4

I am using javascript regex to do some data validation and specify the characters that i want to accept (I want to accept any alphanumeric characters, spaces and the following !&,'\- and maybe a few more that I'll add later if needed). My code is:

var value = userInput;
var pattern = /[^A-z0-9 "!&,'\-]/;
if(patt.test(value) == true) then do something

It works fine and excludes the letters that I don't want the user to enter except the square bracket and the caret symbols. From all the javascript regex tutorials that i have read they are special characters - the brackets meaning any character between them and the caret in this instance meaning any character not in between the square brackets. I have searched here and on google for an explanation as to why these characters are also accepted but can't find an explanation.
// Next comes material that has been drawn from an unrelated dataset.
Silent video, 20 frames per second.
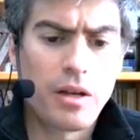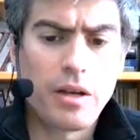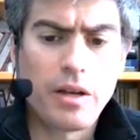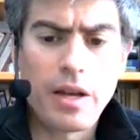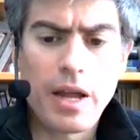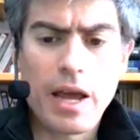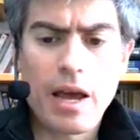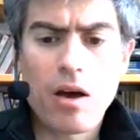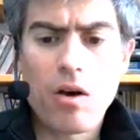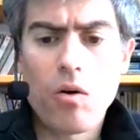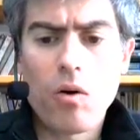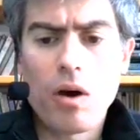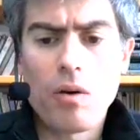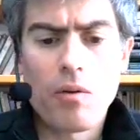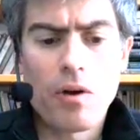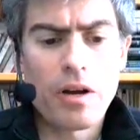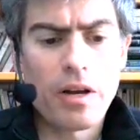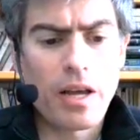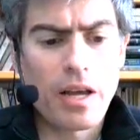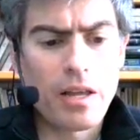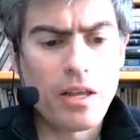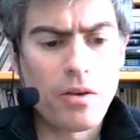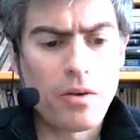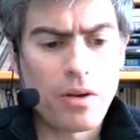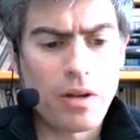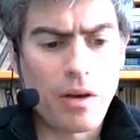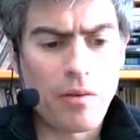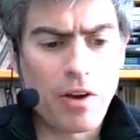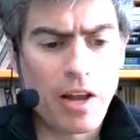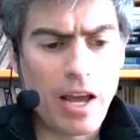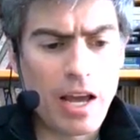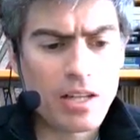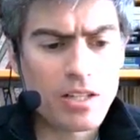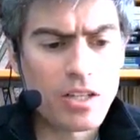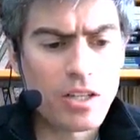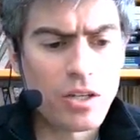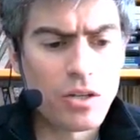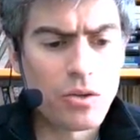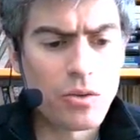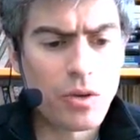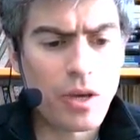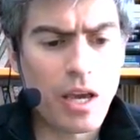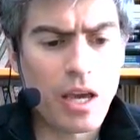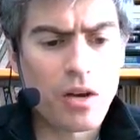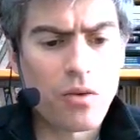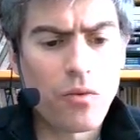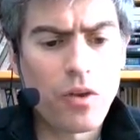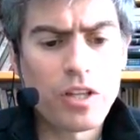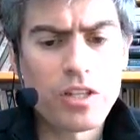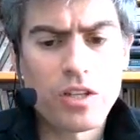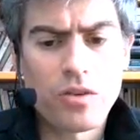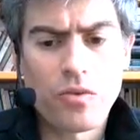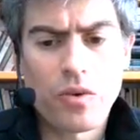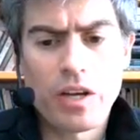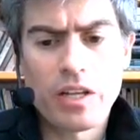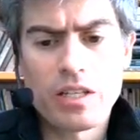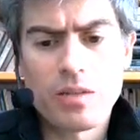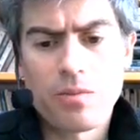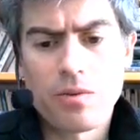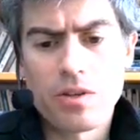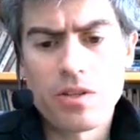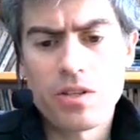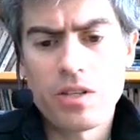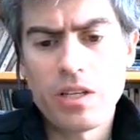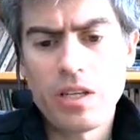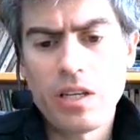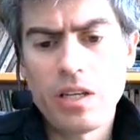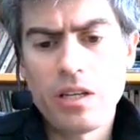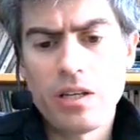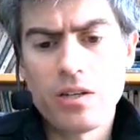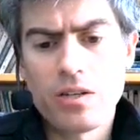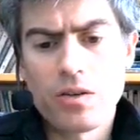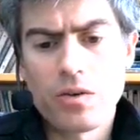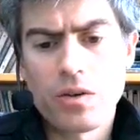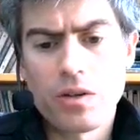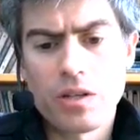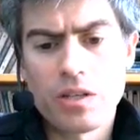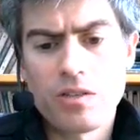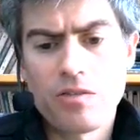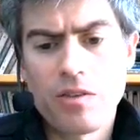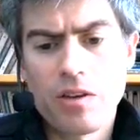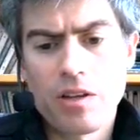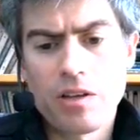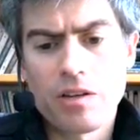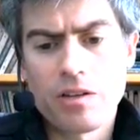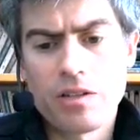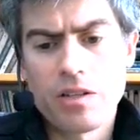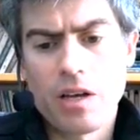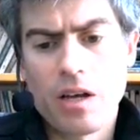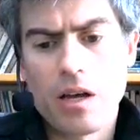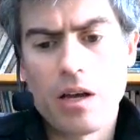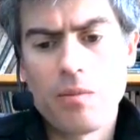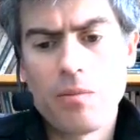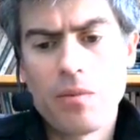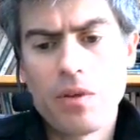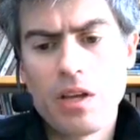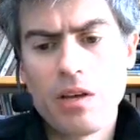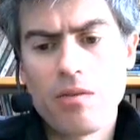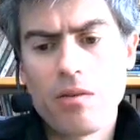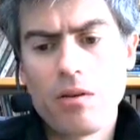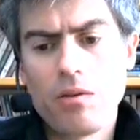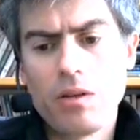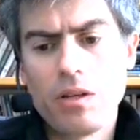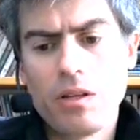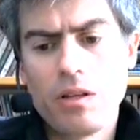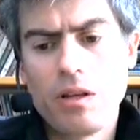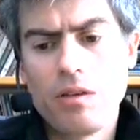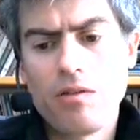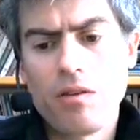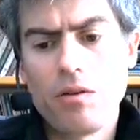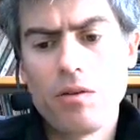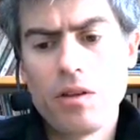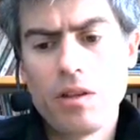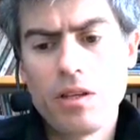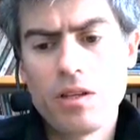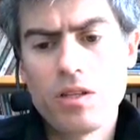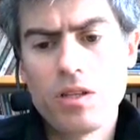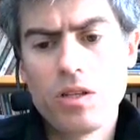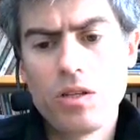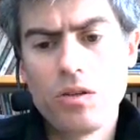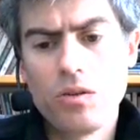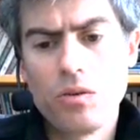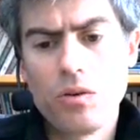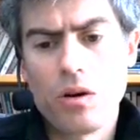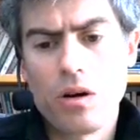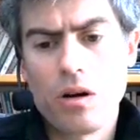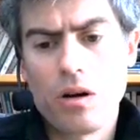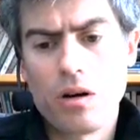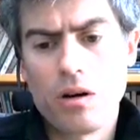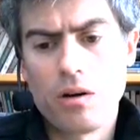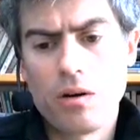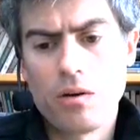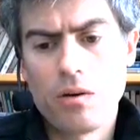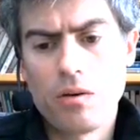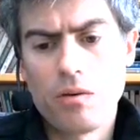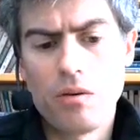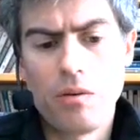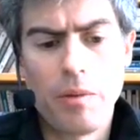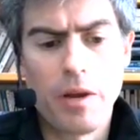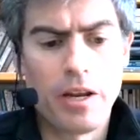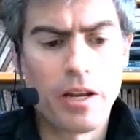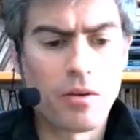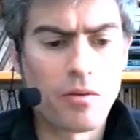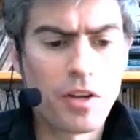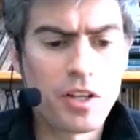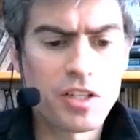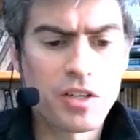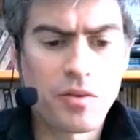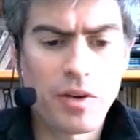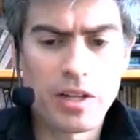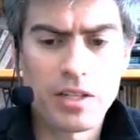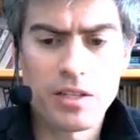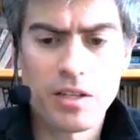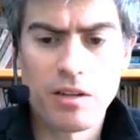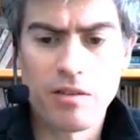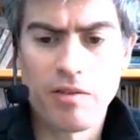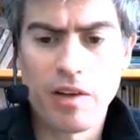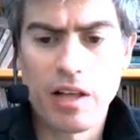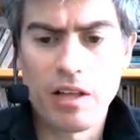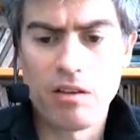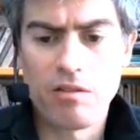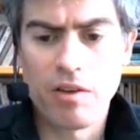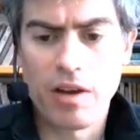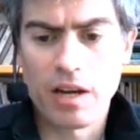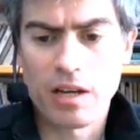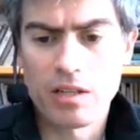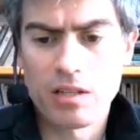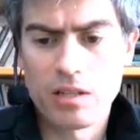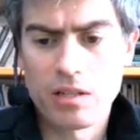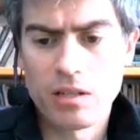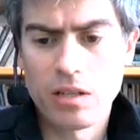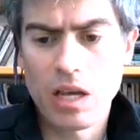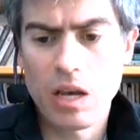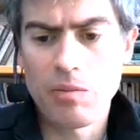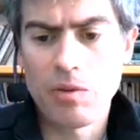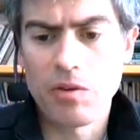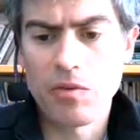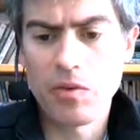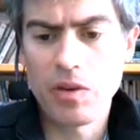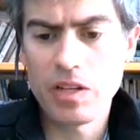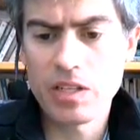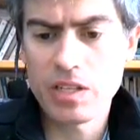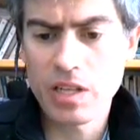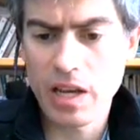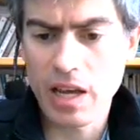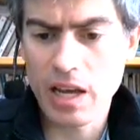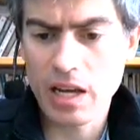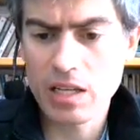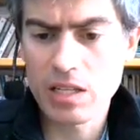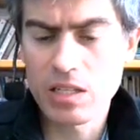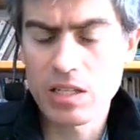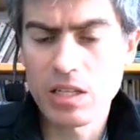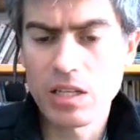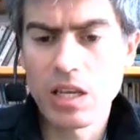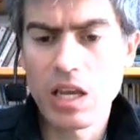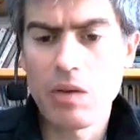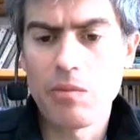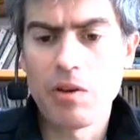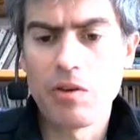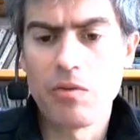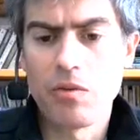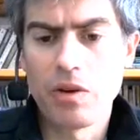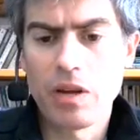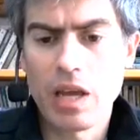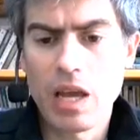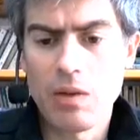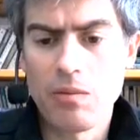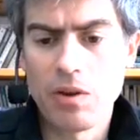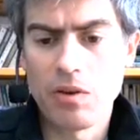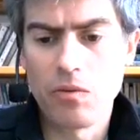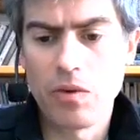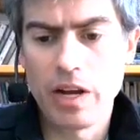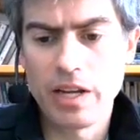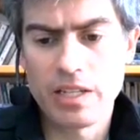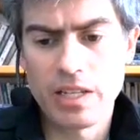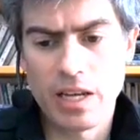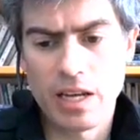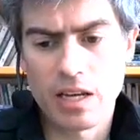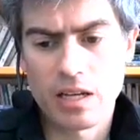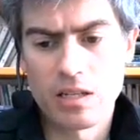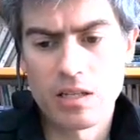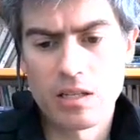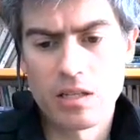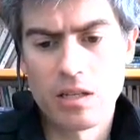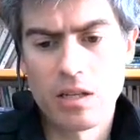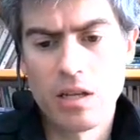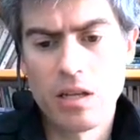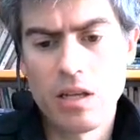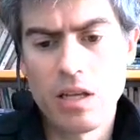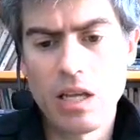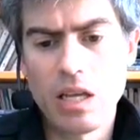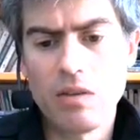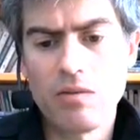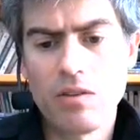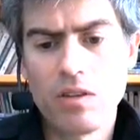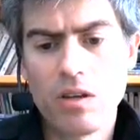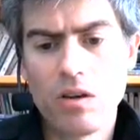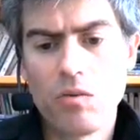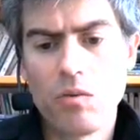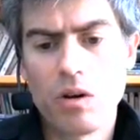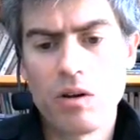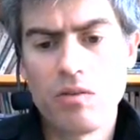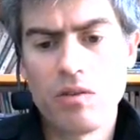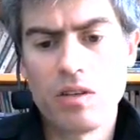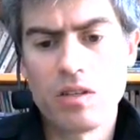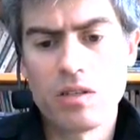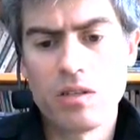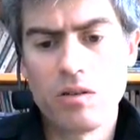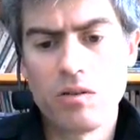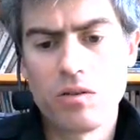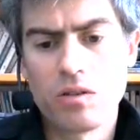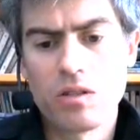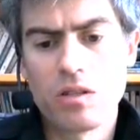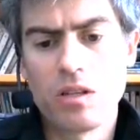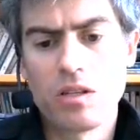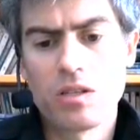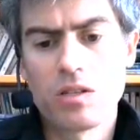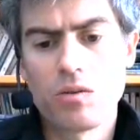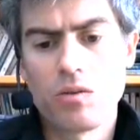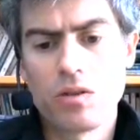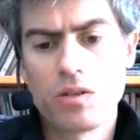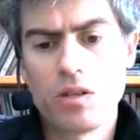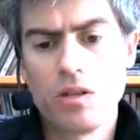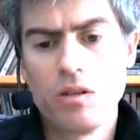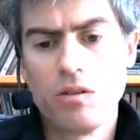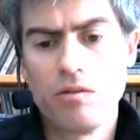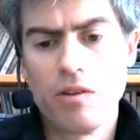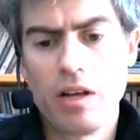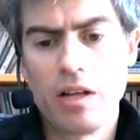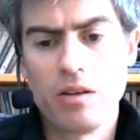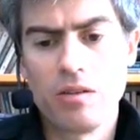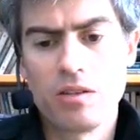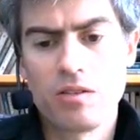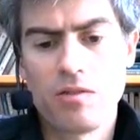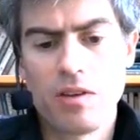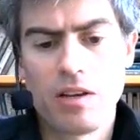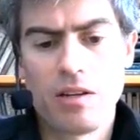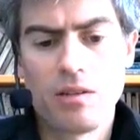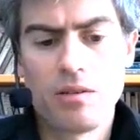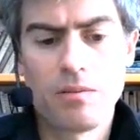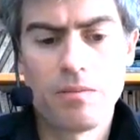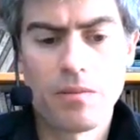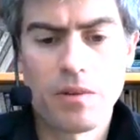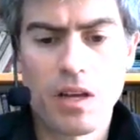Now I want to ask you: can reads and writes proceed during this failure time if only these 2 are remaining? Reads and writes to the value of x. Can we read to x? Can we write to x? Even though one of these nodes that stores the new value has failed.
So can anyone help, why does my input accept the square brackets and the caret?

Jerry
  • 70,495
  • 13
  • 100
  • 144
David
  • 65
  • 1
  • 7

4 Answers4

7

The reason is that you are using A-z rather than A-Za-z. The ascii range between Z (0x5a) and a (0x61) includes the square brackets, the caret, backquote, and underscore.

fred02138
  • 3,323
  • 1
  • 14
  • 17
3

Your regex is not in line with what you said:

I want to accept any alphanumeric characters, spaces and the following !&,'\- and maybe a few more that I'll add later if needed

If you want to accept only those characters, you need to remove the caret:

var pattern = /^[A-Za-z0-9 "!&,'\\-]+$/;

Notes:

  1. A-z also includesthe characters:

    [\]^_`
    .

    Use A-Za-z or use the i modifier to match only alphabets:

     var pattern = /^[a-z0-9 "!&,'\\-]+$/i;
    
  2. \- is only the character -, because the backslash will act as special character for escaping. Use \\ to allow a backslash.

  3. ^ and $ are anchors, used to match the beginning and end of the string. This ensures that the whole string is matched against the regex.

  4. + is used after the character class to match more than one character.


If you mean that you want to match characters other than the ones you accept and are using this to prevent the user from entering 'forbidden' characters, then the first note above describes your issue. Use A-Za-z instead of A-z (the second note is also relevant).

Community
  • 1
  • 1
Jerry
  • 70,495
  • 13
  • 100
  • 144
  • I don't think the + is necessary (nor the anchors) since he's utilizing the test method, which just checks to see if there's a match at all. – Alex Sep 06 '13 at 16:06
  • @Alex Yes, I only realised that later on, and that's why I had added the second part in my answer. I left the first part which does the same thing except with the `.match()` method. – Jerry Sep 06 '13 at 16:42
0

I'm not sure what you want but I don't think your current regexp does what you think it does:

It tries to find one character is not A-z0-9 "!&,'\- (^ means not).

Also, I'm not even sure what A-z matches. It's either a-z or A-Z.

So your current regexp matches strings like "." and "Hi." but not "Hi"

Halcyon
  • 57,230
  • 10
  • 89
  • 128
0

Try this: var pattern = /[^\w"!&,'\\-]/;

Note: \w also includes _, so if you want to avoid that then try

var pattern = /[^a-z0-9"!&,'\\-]/i;

I think the issue with your regex is that A-z is being understood as all characters between 0x41 (65) and 0x7A (122), which included the characters []^_` that are between A-Z and a-z. (Z is 0x5A (90) and a is 0x61 (97), which means the preceding characters take up 0x5B thru 0x60).

Alex
  • 1,979
  • 16
  • 24